Sunday, December 9, 2012
It’s beginning to look a lot like Christmas here in Valencia. The streets are lit with illuminated signs, there is a large electric Christmas tree in the Plaza del Ayuntamiento and all the store windows make it abundantly clear that Christmas is approaching. Still and all, the important day for children here in Spain is not December 25th, but rather the 6th of January, which is called El Día de los Reyes Magos in the Spanish-speaking world.
We slept in yesterday morning and after breakfast Susan spent most of the day restoring old family photographs of her parents and grandparents. I spent my time working on a list of effects that will be performed at my kids’ magic show the week of the 17th. Monday I will visit the school to take a look at the classroom and determine where the performance space will be and make a firm decision about the time and date with the classroom teacher. I continue to search for appropriate music for the final effect, which is a butterfly snowstorm. Also, given the fact that I will be doing this effect with Sofi we will need to do a bit of choreography in order to make the effect play well. When I say choreography I am not talking about dancing, but rather positioning on stage, who begins, when does person two come in and how does the effect end.
Given the fact that our things arrive on Tuesday that means that my two magic tables will be available to me, as well as my dog puppet. Still and all, even with all the choices I have available, I realized that I was still in need of a suitcase table that will allow me to transport material and also provide me with a performing surface. All effects can be stored on the shelves of suitcase table and that makes them easily accessible as opposed to having to place them on a variety of surfaces around the classroom. I ordered one yesterday and it should be here on Tuesday.
On Thursday Susan had gone to a recently opened restaurant in the Russafa neighborhood called Anerea. She had gone there after the concert with Jim, Yun, Jaime and Inma. She enjoyed the experience so much that she suggested that we have dinner there last night. We hopped a cab and arrived in plenty of time for our 9:30 reservation.
Anerea opened in mid-September and the chef du cuisine is Josep Quintana whose former restaurant – Restaurante Torrijos – closed in spite of its having earned a Michelin star. The restaurant is named after his four-year old daughter Nerea. It is a small space that seats about thirty diners. The restaurant feels very cozy and part of that feeling is due to the size of the space, but it also comes from the brick and wood of the walls. The kitchen is quite small and so is the wine list. There are no paper menus, but rather there is a chalkboard that lists the appetizers, entrees and desserts of the day. Diners get a fuller explanation of the dishes from the server.
There are two differently priced menus. The first consists of a choice of three appetizers that are shared by the table, two main course options and three dessert choices. That menu costs 24.50 Euros per person. The second menu offers a choice of four appetizers and the addition of a cheese plate that precedes the dessert. That menu costs 34.50 Euros per person. We chose the 24.50 Euro menu.
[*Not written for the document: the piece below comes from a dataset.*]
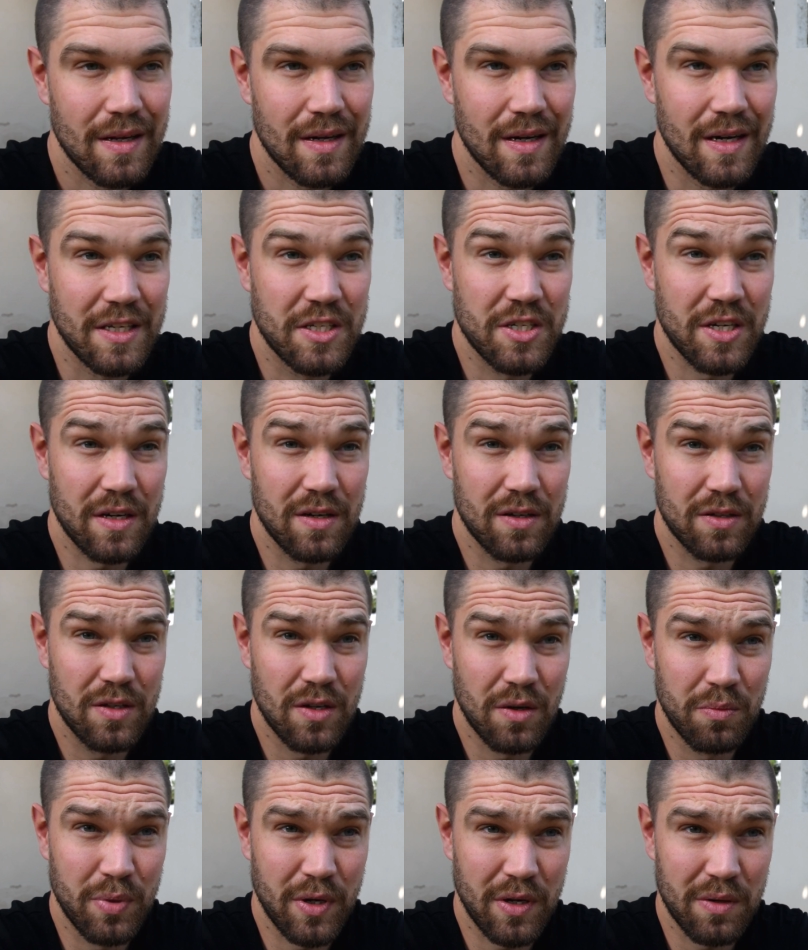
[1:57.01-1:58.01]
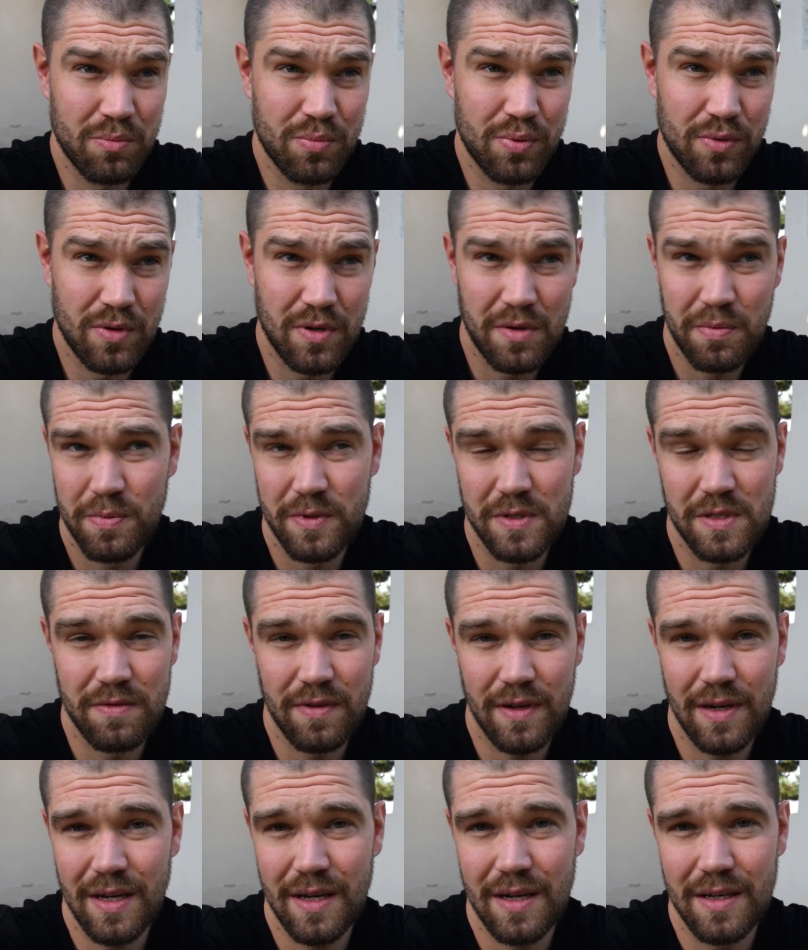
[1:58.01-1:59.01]
dlaczego dobry Bóg
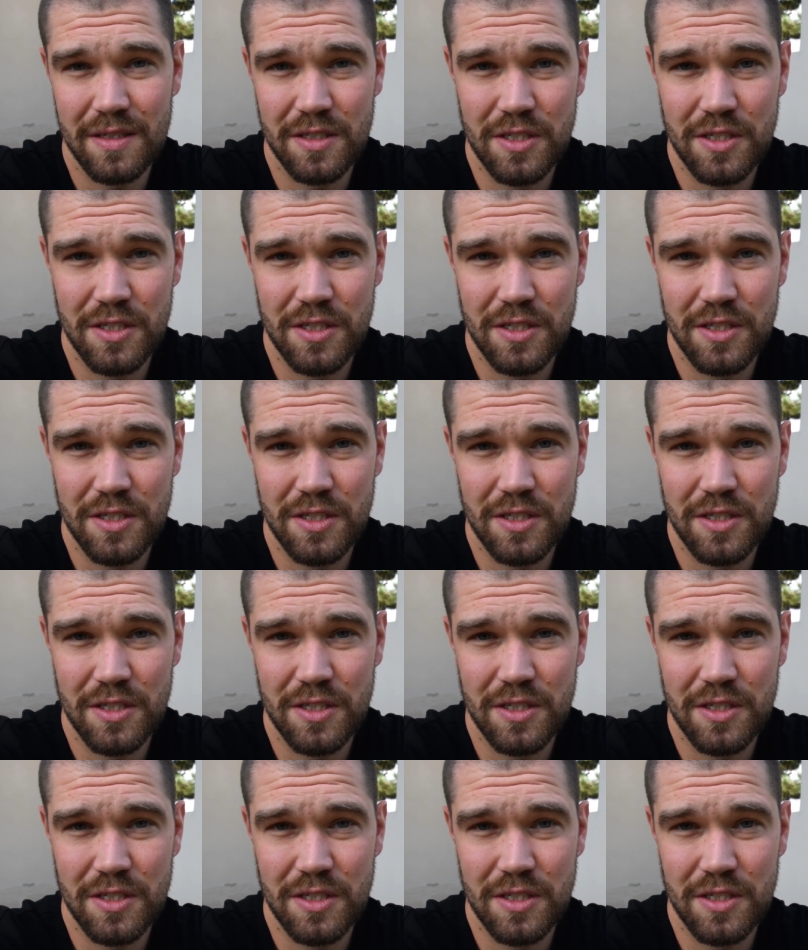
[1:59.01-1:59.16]
pozwala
Our server, Oscar, helped make our evening memorable. He carefully explained to us all our options, describing each dish down to the last detail and even chose our wine for us. He was very attentive throughout the meal and our wine glasses were never empty.
We began with an amuse bouche of sobresada on a triangle of toast. It was great way to start. Then the parade of appetizers began. There was a tuna tartare
Served with what looks like wasabi, but is really avocado. Next came a dish of faux morcilla, huevas and shaved artichoke. Morcilla, more commonly known as blood pudding is a mixture of blood, rice and spices. This version is made from sepia, squid ink and rice. If you did not know the ingredients, you would swear it is the morcilla that one has come to know and love. Huevas are fish roe that are the size of your average lima bean. The ingredients marry perfectly. Lastly we had a timbale of green beans topped with a carpaccio of shrimp and foie gras that were caramelized. All three appetizers were stellar.
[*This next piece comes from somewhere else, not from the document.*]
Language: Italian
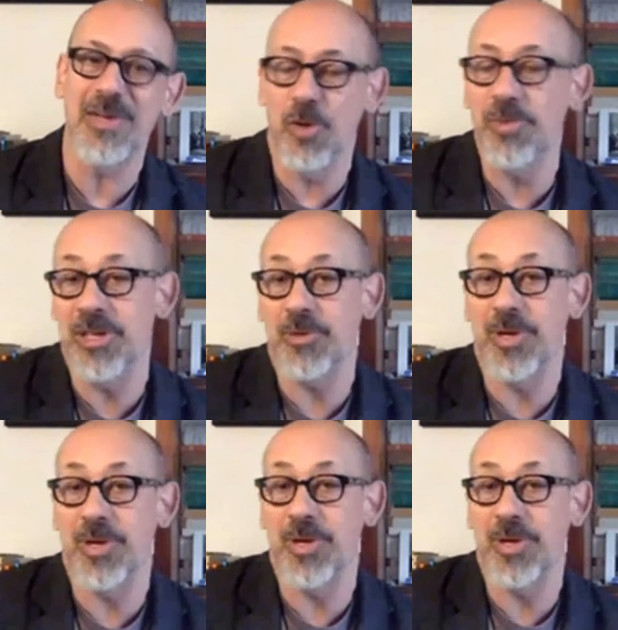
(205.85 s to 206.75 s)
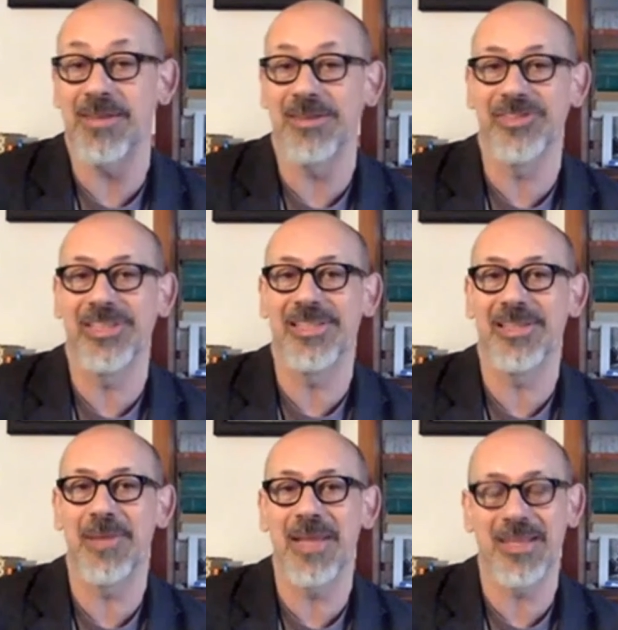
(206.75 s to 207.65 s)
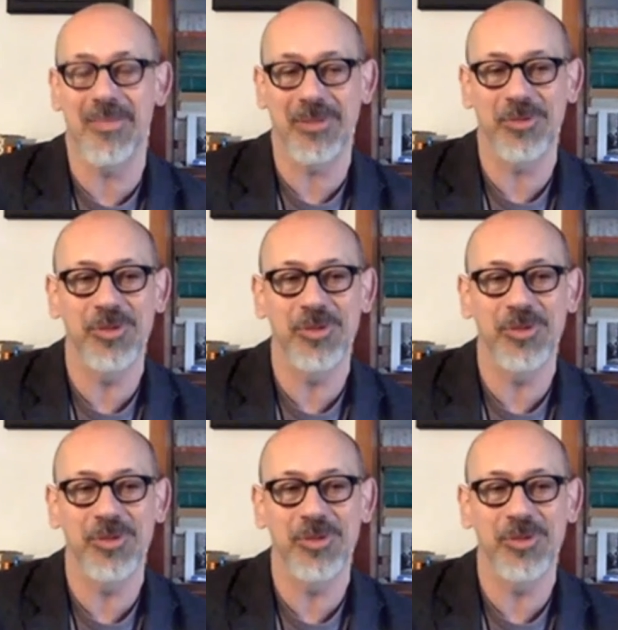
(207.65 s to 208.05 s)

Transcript: in nome di qualcos'altro evidentemente,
Our main course was a solomillo de cerdo con patatas. The pork was served rare, along with chips and a sauce that had the consistency of mayonnaise, but was not mayonnaise. For dessert we chose a combination of a coca (pound cake), pumpkin and the best pistachio ice cream I have ever tasted. It should be noted here that pistachio is my favorite ice cream flavor. Our other dessert choice was a sopa de chocolate con pera. It was quite tasty, but we clearly preferred the other dessert. We finished the meal with coffee and a chupito.
After our meal we chatted a bit with Oscar and we then proceeded to make our way home. It was midnight when we walked through the door. We stayed up until 1:00 to let our meal digest and then it was lights out.